## Task
The lines to copy are those holding the string "frames" in the entries below.

## The records
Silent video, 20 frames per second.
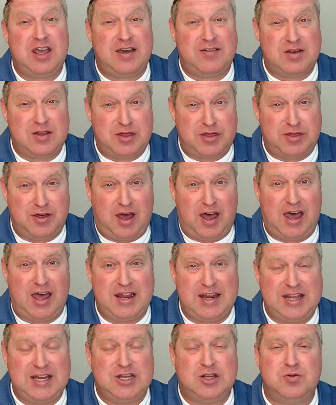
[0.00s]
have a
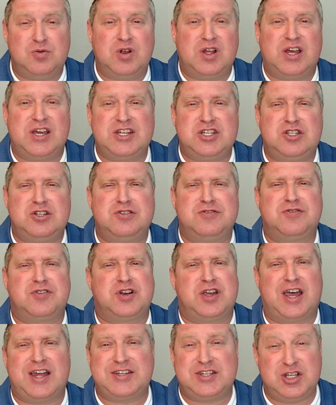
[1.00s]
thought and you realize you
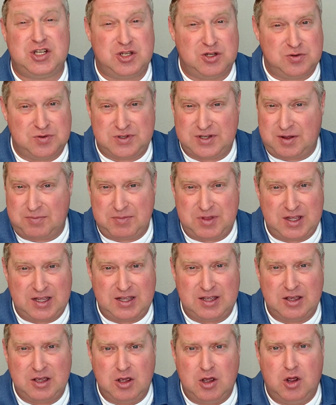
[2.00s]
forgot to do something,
--
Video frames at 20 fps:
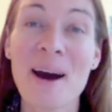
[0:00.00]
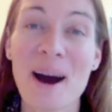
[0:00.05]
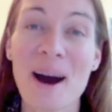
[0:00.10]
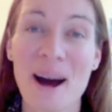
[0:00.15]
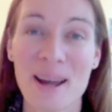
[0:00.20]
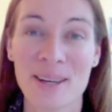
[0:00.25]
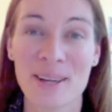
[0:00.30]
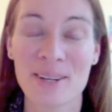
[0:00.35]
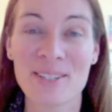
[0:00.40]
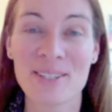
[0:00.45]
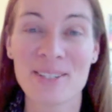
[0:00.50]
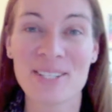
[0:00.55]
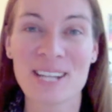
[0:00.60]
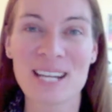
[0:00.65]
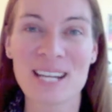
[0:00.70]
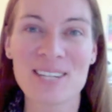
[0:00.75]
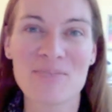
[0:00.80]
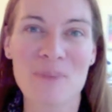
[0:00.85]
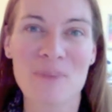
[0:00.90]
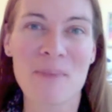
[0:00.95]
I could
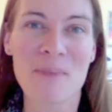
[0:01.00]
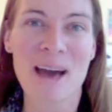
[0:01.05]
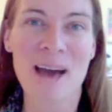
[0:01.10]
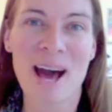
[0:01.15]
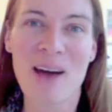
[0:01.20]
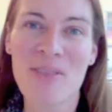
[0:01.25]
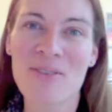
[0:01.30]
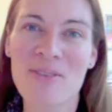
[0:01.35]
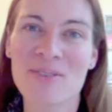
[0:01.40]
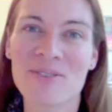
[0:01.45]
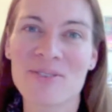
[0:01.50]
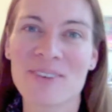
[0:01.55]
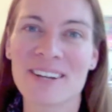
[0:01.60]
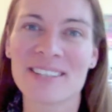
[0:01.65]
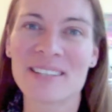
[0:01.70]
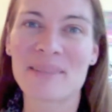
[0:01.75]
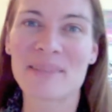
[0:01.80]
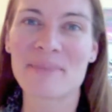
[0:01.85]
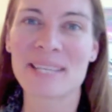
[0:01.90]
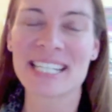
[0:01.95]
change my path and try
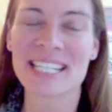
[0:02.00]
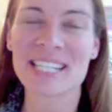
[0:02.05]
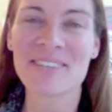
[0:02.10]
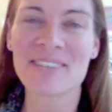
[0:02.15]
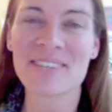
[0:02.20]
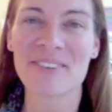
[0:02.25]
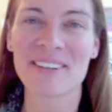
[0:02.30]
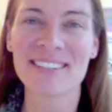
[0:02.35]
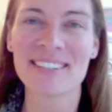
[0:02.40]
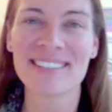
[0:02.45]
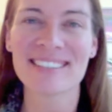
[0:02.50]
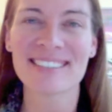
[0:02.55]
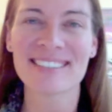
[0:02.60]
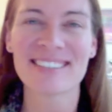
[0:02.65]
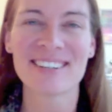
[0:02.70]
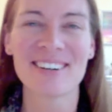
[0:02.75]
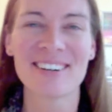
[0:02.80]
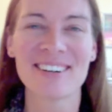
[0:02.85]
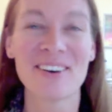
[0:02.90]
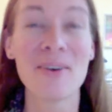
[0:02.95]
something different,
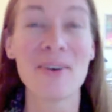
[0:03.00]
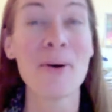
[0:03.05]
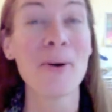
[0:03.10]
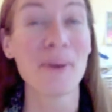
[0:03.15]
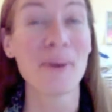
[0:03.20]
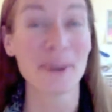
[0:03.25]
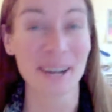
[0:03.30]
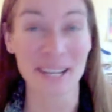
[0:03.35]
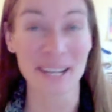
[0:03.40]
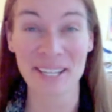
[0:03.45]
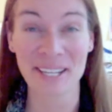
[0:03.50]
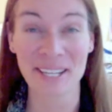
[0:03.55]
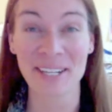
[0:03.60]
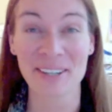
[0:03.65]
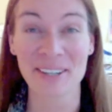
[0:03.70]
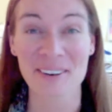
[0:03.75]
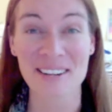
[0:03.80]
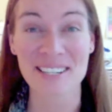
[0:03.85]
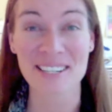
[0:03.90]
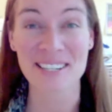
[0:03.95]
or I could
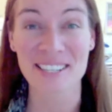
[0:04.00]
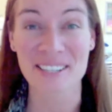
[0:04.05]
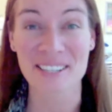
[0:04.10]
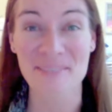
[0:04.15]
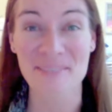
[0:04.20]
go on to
...
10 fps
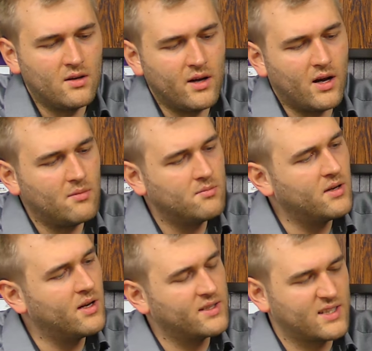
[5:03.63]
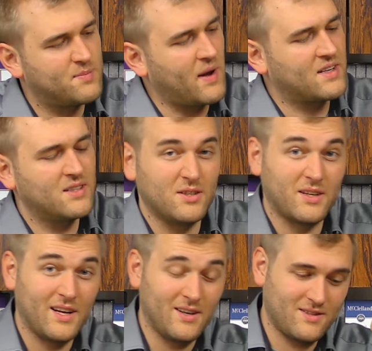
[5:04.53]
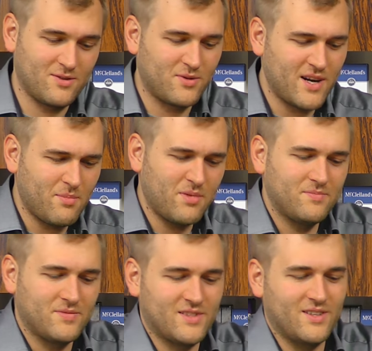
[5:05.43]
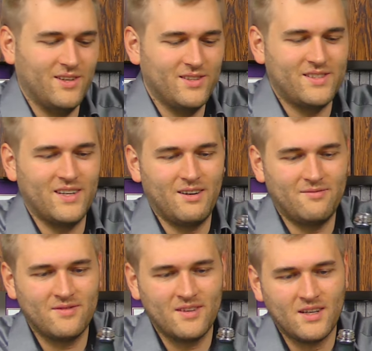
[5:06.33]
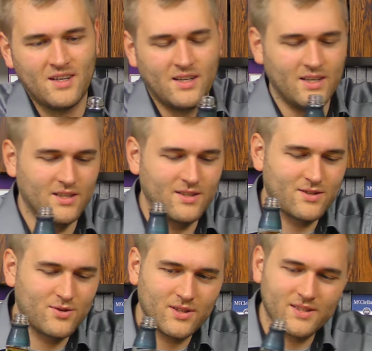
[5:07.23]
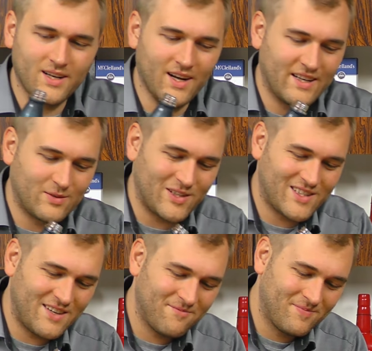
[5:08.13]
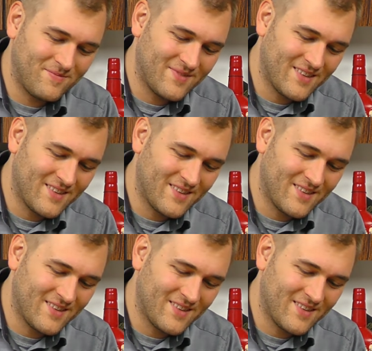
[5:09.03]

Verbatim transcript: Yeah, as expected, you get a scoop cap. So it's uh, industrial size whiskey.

## Response area
Silent video, 20 frames per second.
Video frames at 20 fps:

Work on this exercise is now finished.